After a great deal of wrangling the proposed merger of the Queensland Liberal and National parties seems to be going ahead. Delegates of both parties today voted overwhelmingly to support the merger; some figures indicate 85% support. The Liberal executive tried to torpedo it yesterday by voting to postpone the vote.
The Brisbane Lord Mayor Campbell Newman, Australia's most senior elected Liberal, called on members to defy the decision, and said Liberals should turn up to Saturday's convention. He said, "The Liberal Party members have already indicated strongly through the plebiscite, to the tune of 86 per cent support, that they want a merger."
After a number of politicians from the party indicated they would go ahead with joining the merged entity and outrage from the rank and file a court hearing overturned the decision and the meetings went ahead.
A previous merger was torpedoed by the federal Nationals, resulting in the parties being thrown into turmoil, which was exploited by Labor by calling an early election. The federal Nationals seem to support the idea this time however the Liberals seem to be more reserved towards it.
The two parties worked very successfully as a coalition for a long time but after a Liberal factional dispute this ended with the Liberals deciding to go their own way. The result was that the Nationals won the next election in their own right with the help of a couple of Liberal defectors, and they have never amounted to much in Queensland since.
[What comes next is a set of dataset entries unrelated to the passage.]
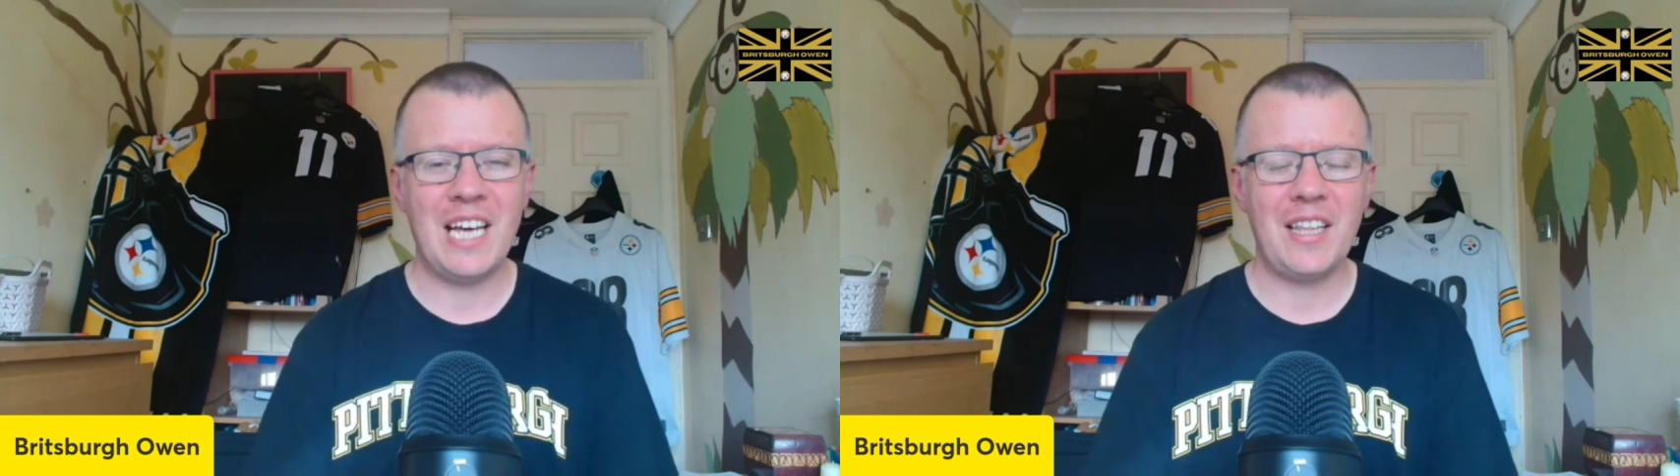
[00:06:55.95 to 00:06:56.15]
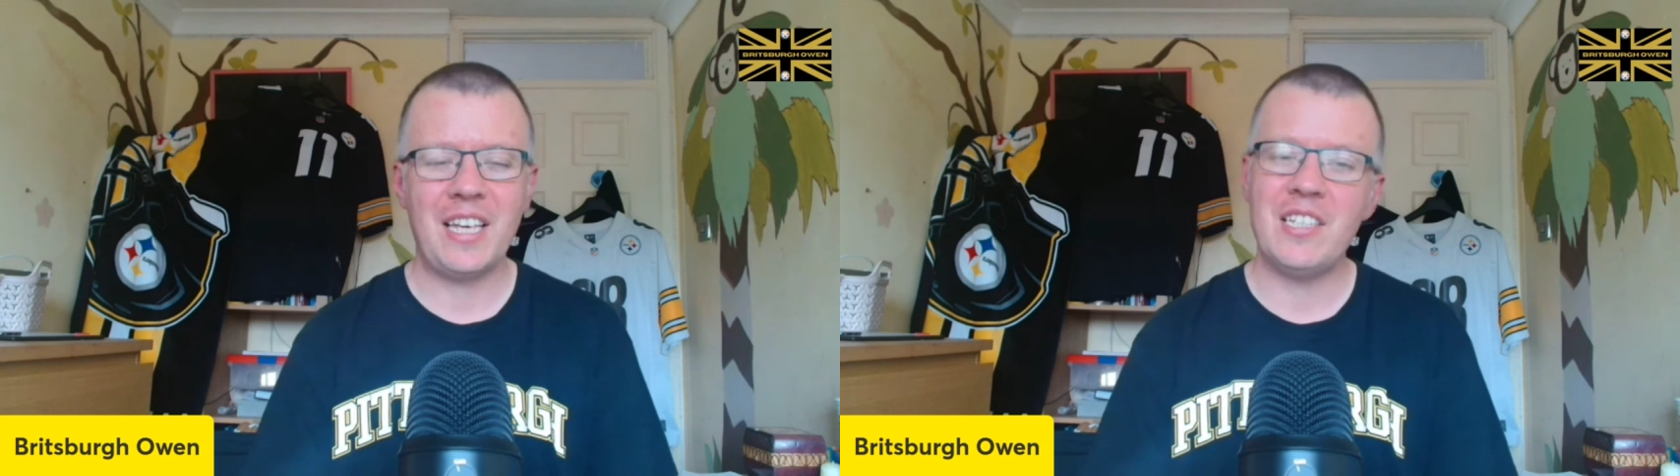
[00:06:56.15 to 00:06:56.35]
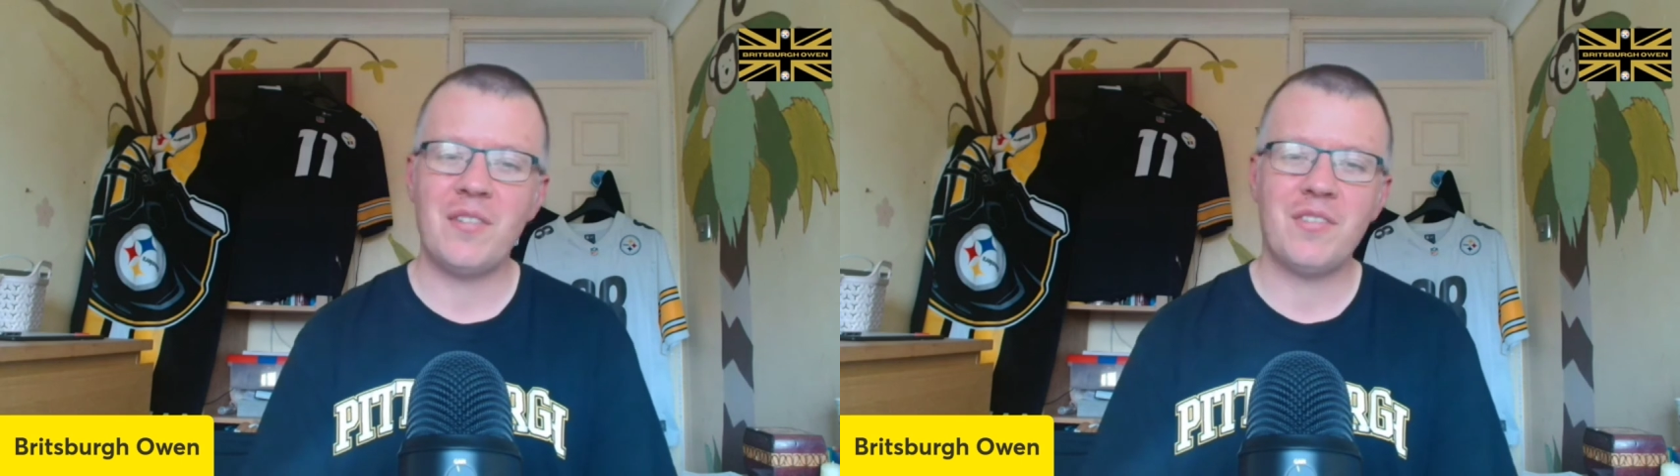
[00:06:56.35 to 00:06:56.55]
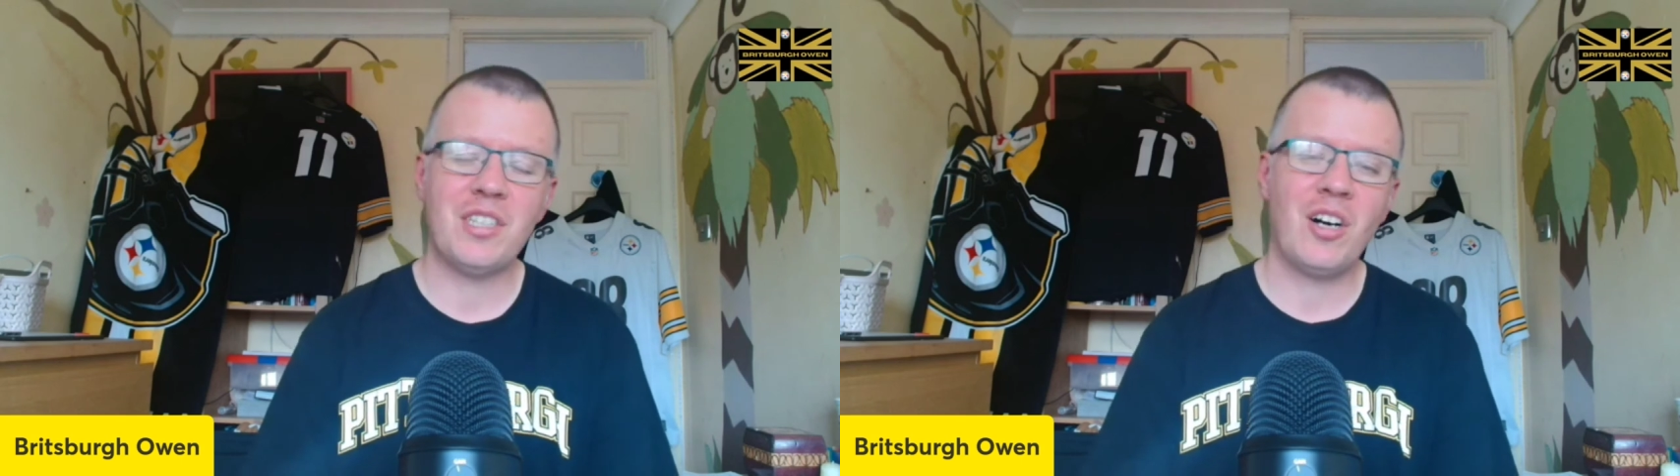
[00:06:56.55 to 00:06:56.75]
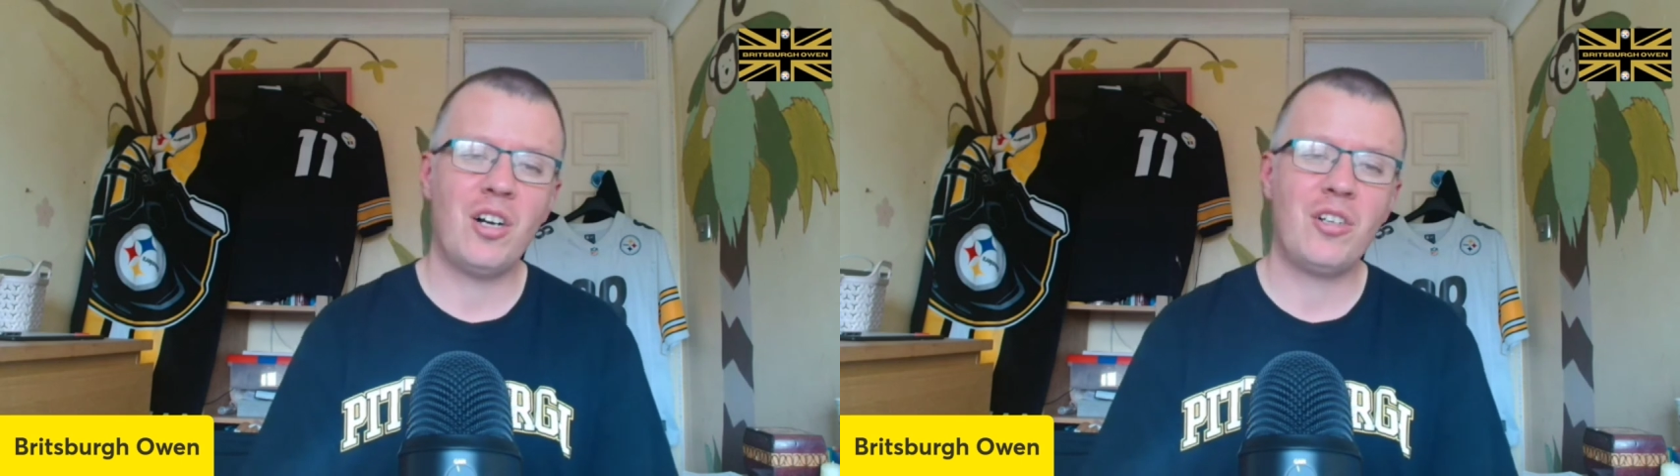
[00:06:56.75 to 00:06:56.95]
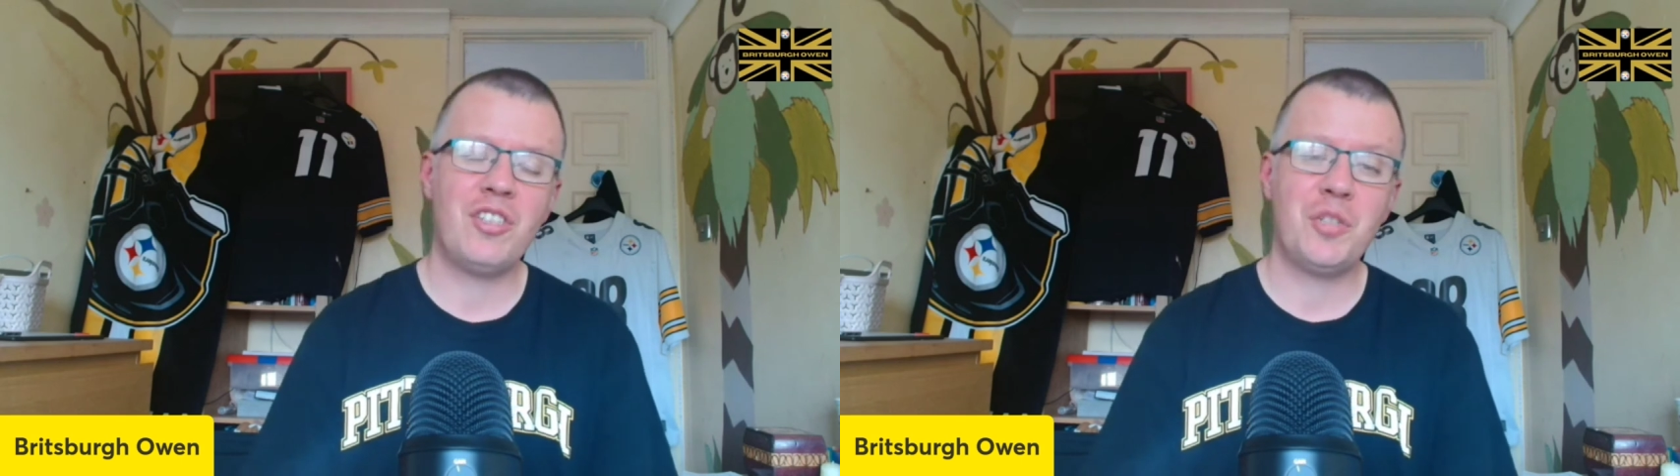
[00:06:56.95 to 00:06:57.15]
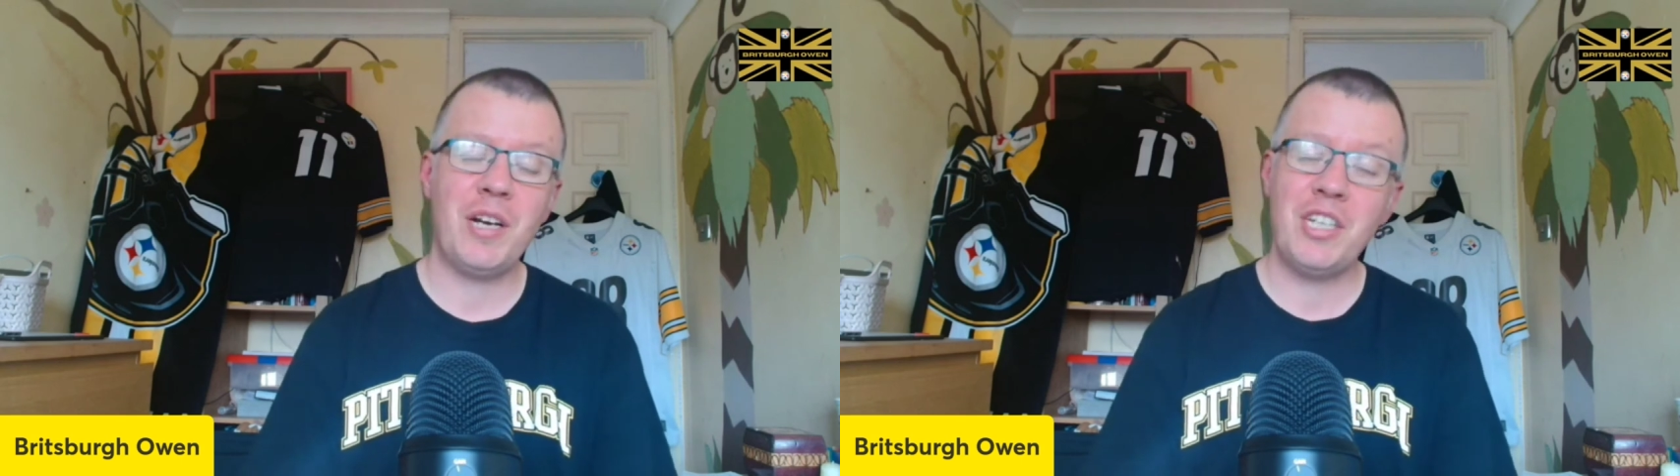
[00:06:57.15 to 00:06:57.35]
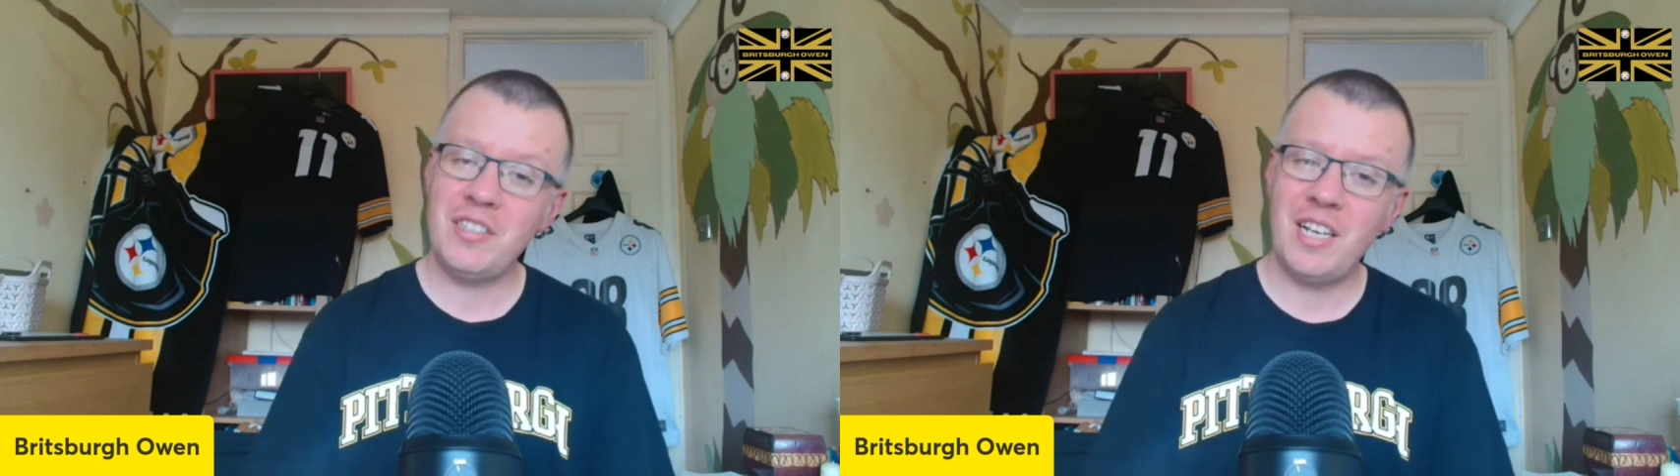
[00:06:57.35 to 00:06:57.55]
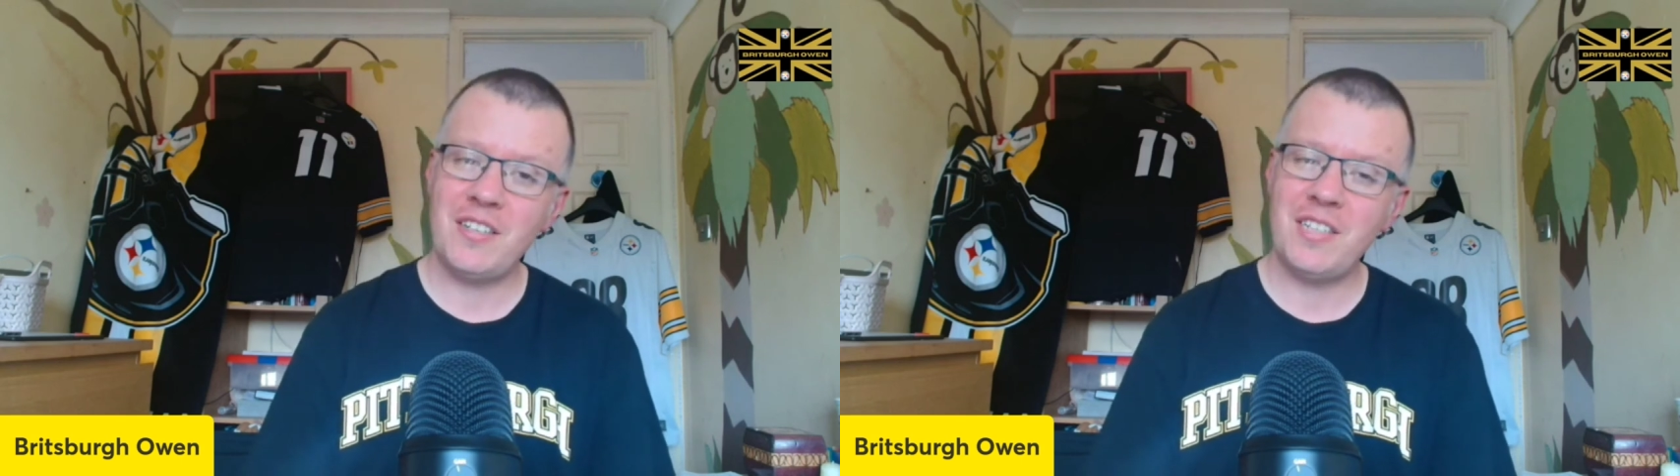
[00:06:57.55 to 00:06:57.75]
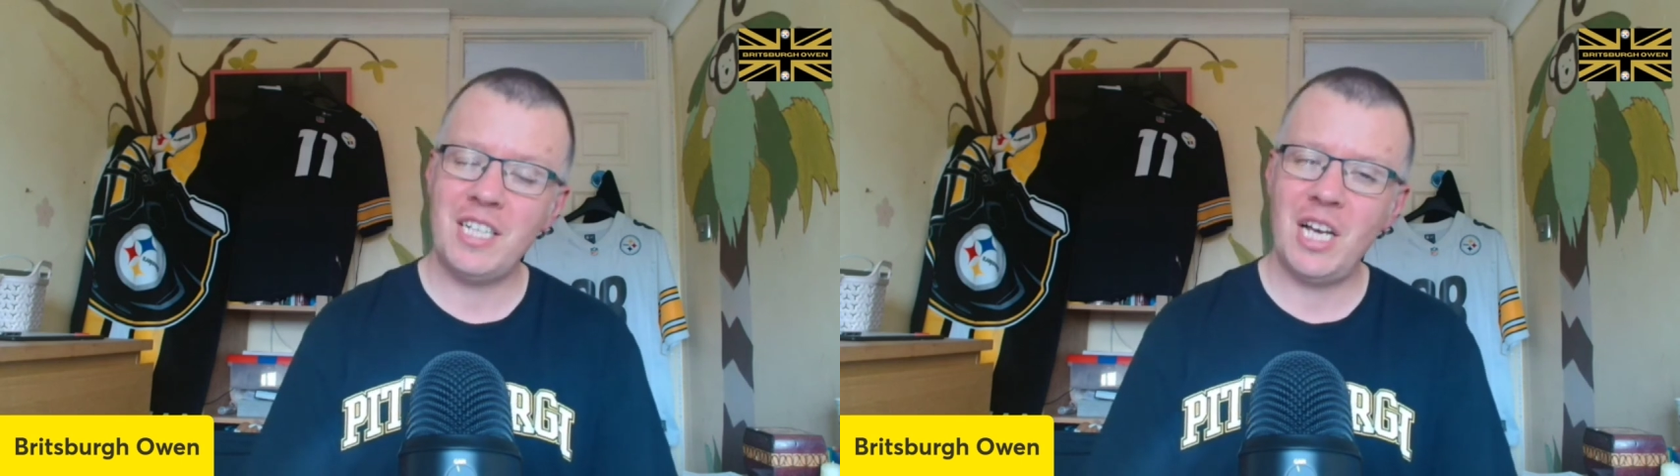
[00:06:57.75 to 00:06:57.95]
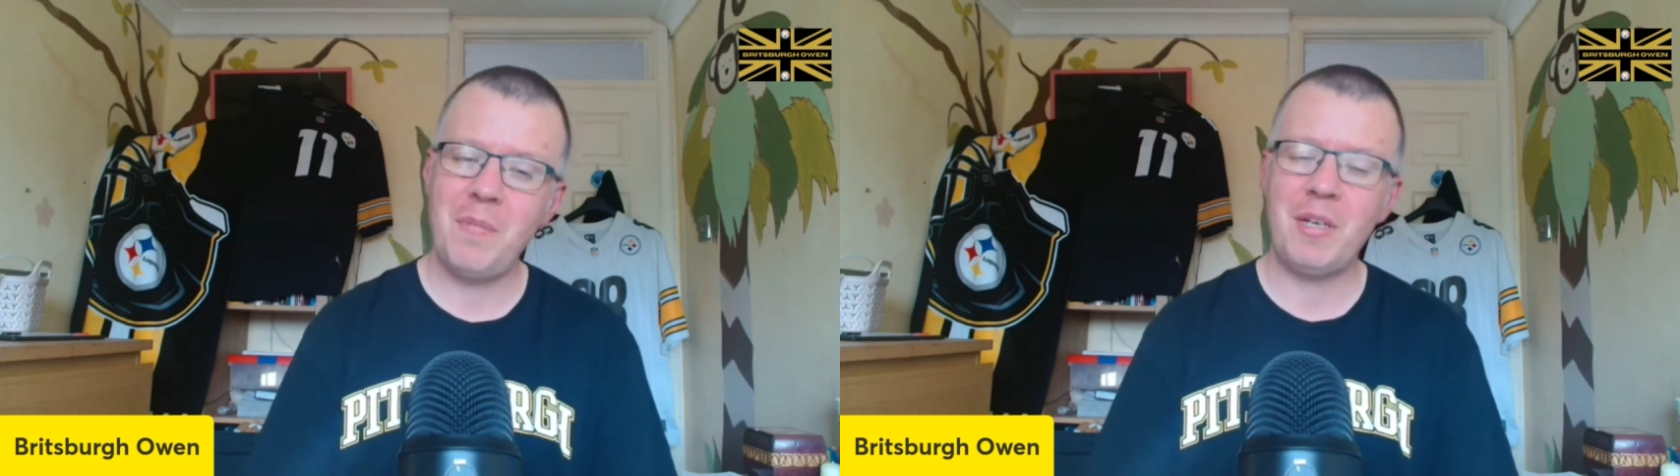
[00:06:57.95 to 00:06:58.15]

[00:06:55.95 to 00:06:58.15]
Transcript: I think he's obviously got a good situation in Tennessee there,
The previous attempt threw the Labor Party into panic mode as they were becoming extremely unpopular with the electorate and they couldn’t believe their luck when it was called off allowing them to have another three years in power.
They are already on the attack over this one with the state treasurer; Andrew Fraser claiming it is nothing more than a sham. “No amount of champagne or confetti and champagne corks popping can paper over the divisions that lie within the National/Liberal Party and the Liberal Party itself,” Mr. Fraser said.
Mr. Fraser said the fighting within Coalition ranks had shown it was not in the position to be in government. “The Coalition thinks this puts them in a better position (to win government),” he said.
Actually it will, the merger should bury most of the divisions that have plagued the non-socialist side of politics in this state, and with the Labor Party really starting to stink this is the worst news for them since Anna Blyth became their leader.